-- Opening Marker --
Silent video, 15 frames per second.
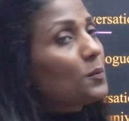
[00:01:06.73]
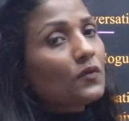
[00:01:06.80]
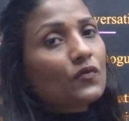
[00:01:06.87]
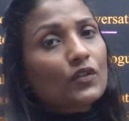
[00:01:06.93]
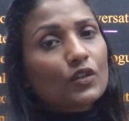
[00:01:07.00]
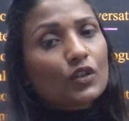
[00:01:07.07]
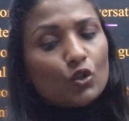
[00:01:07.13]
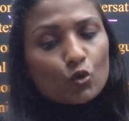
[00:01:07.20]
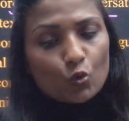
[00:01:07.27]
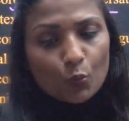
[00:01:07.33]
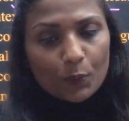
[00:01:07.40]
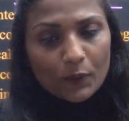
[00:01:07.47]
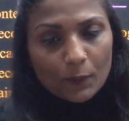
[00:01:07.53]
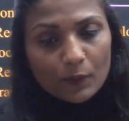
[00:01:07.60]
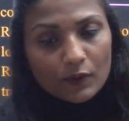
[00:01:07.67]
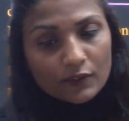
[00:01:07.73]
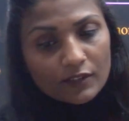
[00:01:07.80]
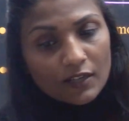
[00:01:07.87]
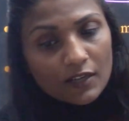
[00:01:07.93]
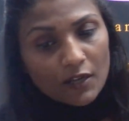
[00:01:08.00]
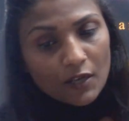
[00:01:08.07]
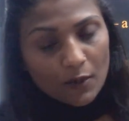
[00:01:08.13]
between the two people,
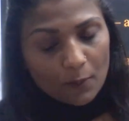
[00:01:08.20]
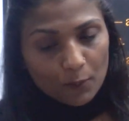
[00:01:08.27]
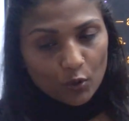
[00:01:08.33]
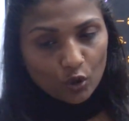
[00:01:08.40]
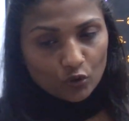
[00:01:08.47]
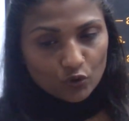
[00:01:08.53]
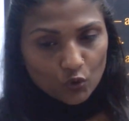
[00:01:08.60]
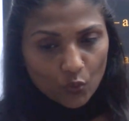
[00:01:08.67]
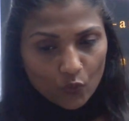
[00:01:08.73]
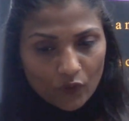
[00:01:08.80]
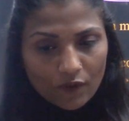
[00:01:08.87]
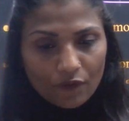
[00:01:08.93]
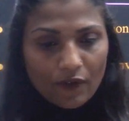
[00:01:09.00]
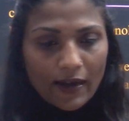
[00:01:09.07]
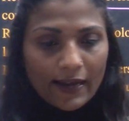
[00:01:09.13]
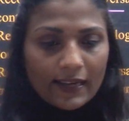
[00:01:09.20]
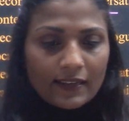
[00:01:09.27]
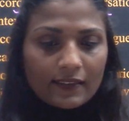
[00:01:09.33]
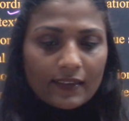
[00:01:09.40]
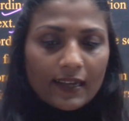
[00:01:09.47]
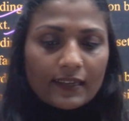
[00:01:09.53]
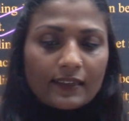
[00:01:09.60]
because you will
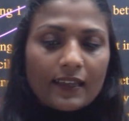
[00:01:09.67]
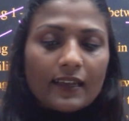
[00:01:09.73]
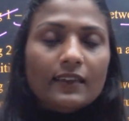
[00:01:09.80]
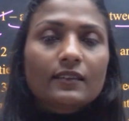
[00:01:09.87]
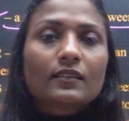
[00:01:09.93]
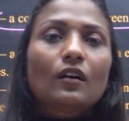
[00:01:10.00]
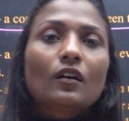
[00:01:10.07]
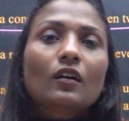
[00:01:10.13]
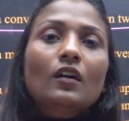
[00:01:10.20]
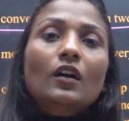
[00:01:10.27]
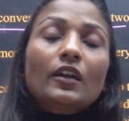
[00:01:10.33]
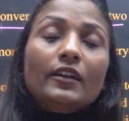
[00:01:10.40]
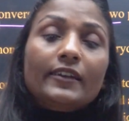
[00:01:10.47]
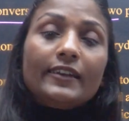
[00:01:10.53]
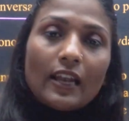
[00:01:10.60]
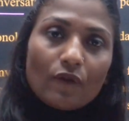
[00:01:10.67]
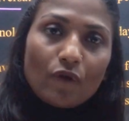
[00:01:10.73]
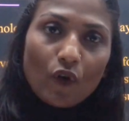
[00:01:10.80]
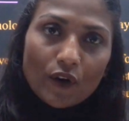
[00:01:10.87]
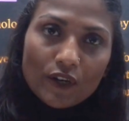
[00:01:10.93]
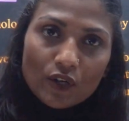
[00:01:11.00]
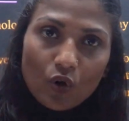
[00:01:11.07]
find that there is a
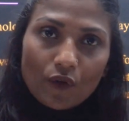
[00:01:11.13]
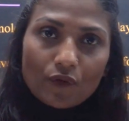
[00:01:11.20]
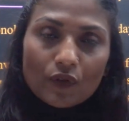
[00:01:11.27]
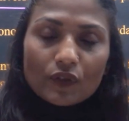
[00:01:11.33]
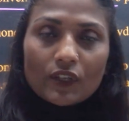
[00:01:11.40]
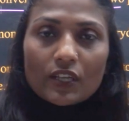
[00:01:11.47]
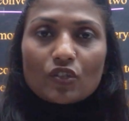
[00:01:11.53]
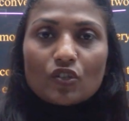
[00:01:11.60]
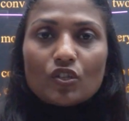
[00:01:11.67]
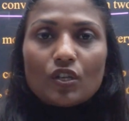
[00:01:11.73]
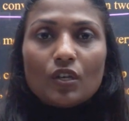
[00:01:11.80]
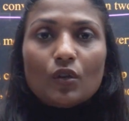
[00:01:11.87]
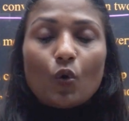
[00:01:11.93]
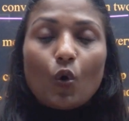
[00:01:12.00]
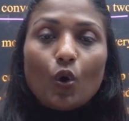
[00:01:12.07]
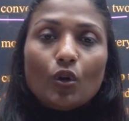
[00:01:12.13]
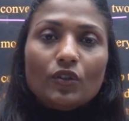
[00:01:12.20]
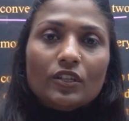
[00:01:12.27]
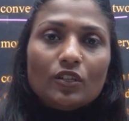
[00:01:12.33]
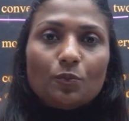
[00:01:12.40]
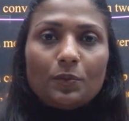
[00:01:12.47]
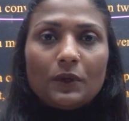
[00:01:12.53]
telephonic conversation or
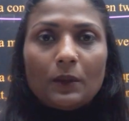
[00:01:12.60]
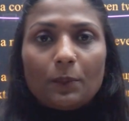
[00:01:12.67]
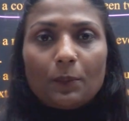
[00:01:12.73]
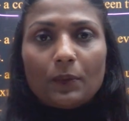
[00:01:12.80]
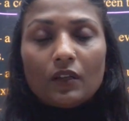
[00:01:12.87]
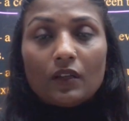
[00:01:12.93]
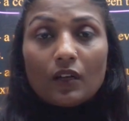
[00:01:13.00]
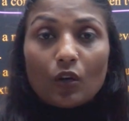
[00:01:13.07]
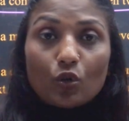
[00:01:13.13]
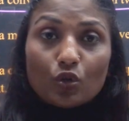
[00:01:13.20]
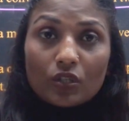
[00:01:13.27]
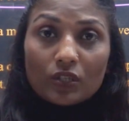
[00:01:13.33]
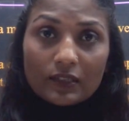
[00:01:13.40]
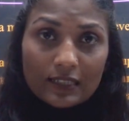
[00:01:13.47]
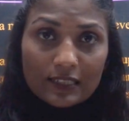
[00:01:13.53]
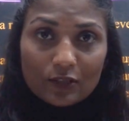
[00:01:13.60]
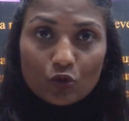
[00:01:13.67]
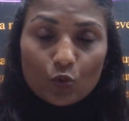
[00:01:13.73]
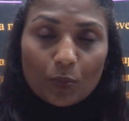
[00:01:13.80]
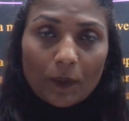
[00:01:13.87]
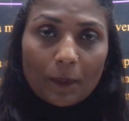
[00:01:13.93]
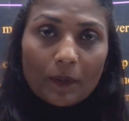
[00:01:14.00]
these
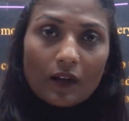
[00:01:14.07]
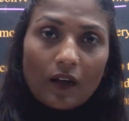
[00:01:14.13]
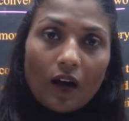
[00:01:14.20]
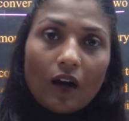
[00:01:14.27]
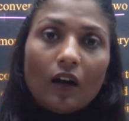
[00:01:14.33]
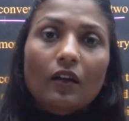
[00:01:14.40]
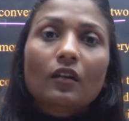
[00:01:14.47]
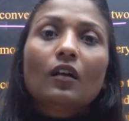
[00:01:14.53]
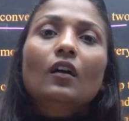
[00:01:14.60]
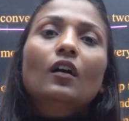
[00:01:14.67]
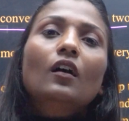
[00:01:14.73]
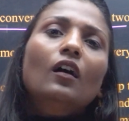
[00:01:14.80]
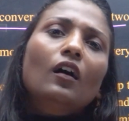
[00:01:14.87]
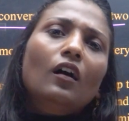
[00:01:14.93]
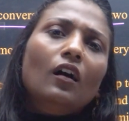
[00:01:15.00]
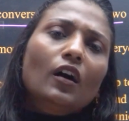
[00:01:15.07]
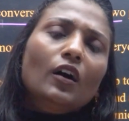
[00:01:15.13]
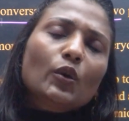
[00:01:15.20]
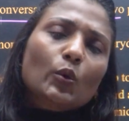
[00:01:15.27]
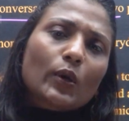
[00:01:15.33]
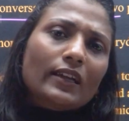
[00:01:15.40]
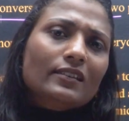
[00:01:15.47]
two people are
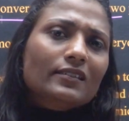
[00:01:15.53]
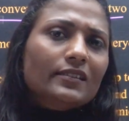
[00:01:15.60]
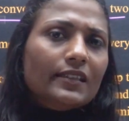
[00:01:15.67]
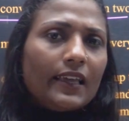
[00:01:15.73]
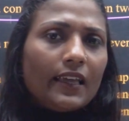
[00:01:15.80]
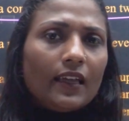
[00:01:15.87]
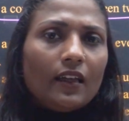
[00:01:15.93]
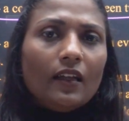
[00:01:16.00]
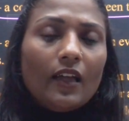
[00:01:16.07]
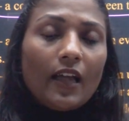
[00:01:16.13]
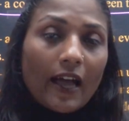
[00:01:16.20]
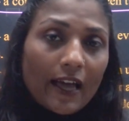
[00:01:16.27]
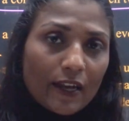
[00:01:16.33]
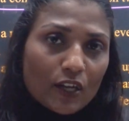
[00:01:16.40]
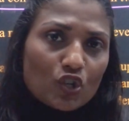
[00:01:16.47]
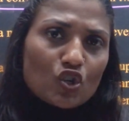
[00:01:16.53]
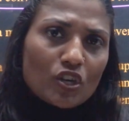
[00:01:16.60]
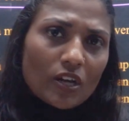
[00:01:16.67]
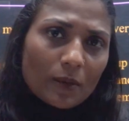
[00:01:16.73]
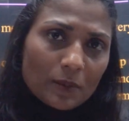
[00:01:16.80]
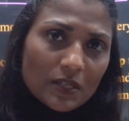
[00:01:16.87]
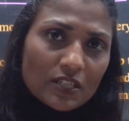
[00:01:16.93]
you can say
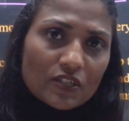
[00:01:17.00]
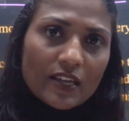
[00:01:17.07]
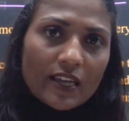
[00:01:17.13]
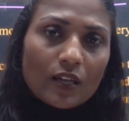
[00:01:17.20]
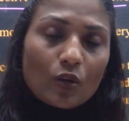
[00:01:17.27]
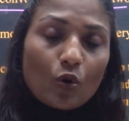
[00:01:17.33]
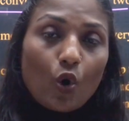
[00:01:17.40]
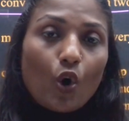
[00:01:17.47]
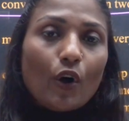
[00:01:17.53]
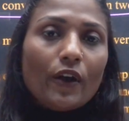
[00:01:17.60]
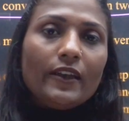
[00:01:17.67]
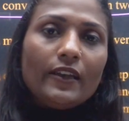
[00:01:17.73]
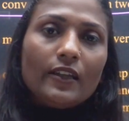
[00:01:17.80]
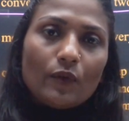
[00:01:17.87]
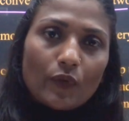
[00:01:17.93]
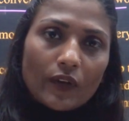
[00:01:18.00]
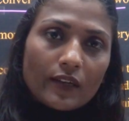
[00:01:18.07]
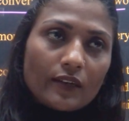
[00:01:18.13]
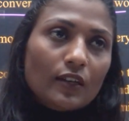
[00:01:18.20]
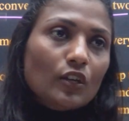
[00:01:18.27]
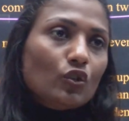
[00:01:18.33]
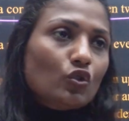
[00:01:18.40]
arranging a meeting or an
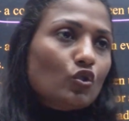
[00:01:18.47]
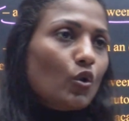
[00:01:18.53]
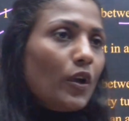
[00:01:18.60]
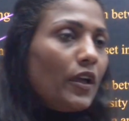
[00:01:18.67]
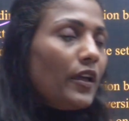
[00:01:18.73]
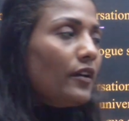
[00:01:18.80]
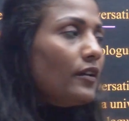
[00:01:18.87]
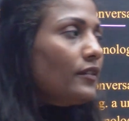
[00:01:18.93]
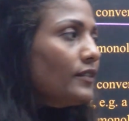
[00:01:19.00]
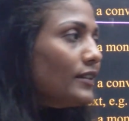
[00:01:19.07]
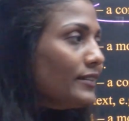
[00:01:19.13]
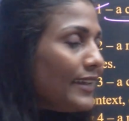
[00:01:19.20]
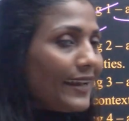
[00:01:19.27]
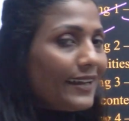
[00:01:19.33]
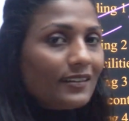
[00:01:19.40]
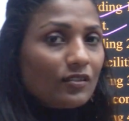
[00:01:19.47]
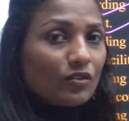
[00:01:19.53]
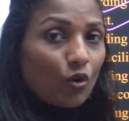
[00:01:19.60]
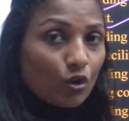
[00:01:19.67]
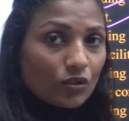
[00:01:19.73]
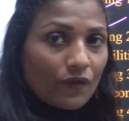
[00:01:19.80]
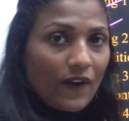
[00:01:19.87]
event. So here the dates
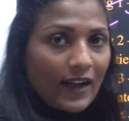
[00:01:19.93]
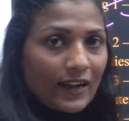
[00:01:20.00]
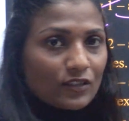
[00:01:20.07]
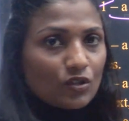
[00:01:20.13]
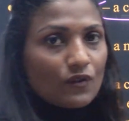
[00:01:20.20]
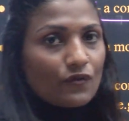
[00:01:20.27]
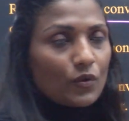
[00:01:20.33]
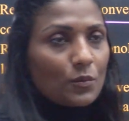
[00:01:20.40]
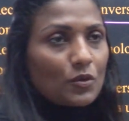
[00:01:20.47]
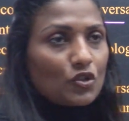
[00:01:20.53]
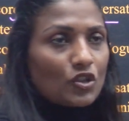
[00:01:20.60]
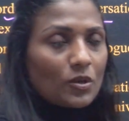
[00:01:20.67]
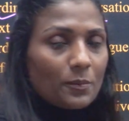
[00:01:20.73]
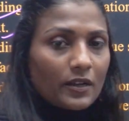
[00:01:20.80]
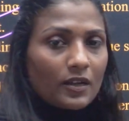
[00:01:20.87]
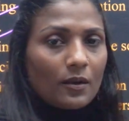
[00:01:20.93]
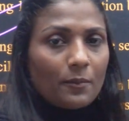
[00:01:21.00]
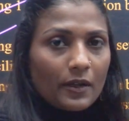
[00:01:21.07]
or the factual information become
-- Closing Marker --
PROBLEM TO SOLVE:
Word for word, restate the lines from the line containing "[00:01:20.07]" through the end of the data, including the first and last of them. Pictures stay out.

RESULT FOR THIS TASK:
[00:01:20.07]
[00:01:20.13]
[00:01:20.20]
[00:01:20.27]
[00:01:20.33]
[00:01:20.40]
[00:01:20.47]
[00:01:20.53]
[00:01:20.60]
[00:01:20.67]
[00:01:20.73]
[00:01:20.80]
[00:01:20.87]
[00:01:20.93]
[00:01:21.00]
[00:01:21.07]
or the factual information become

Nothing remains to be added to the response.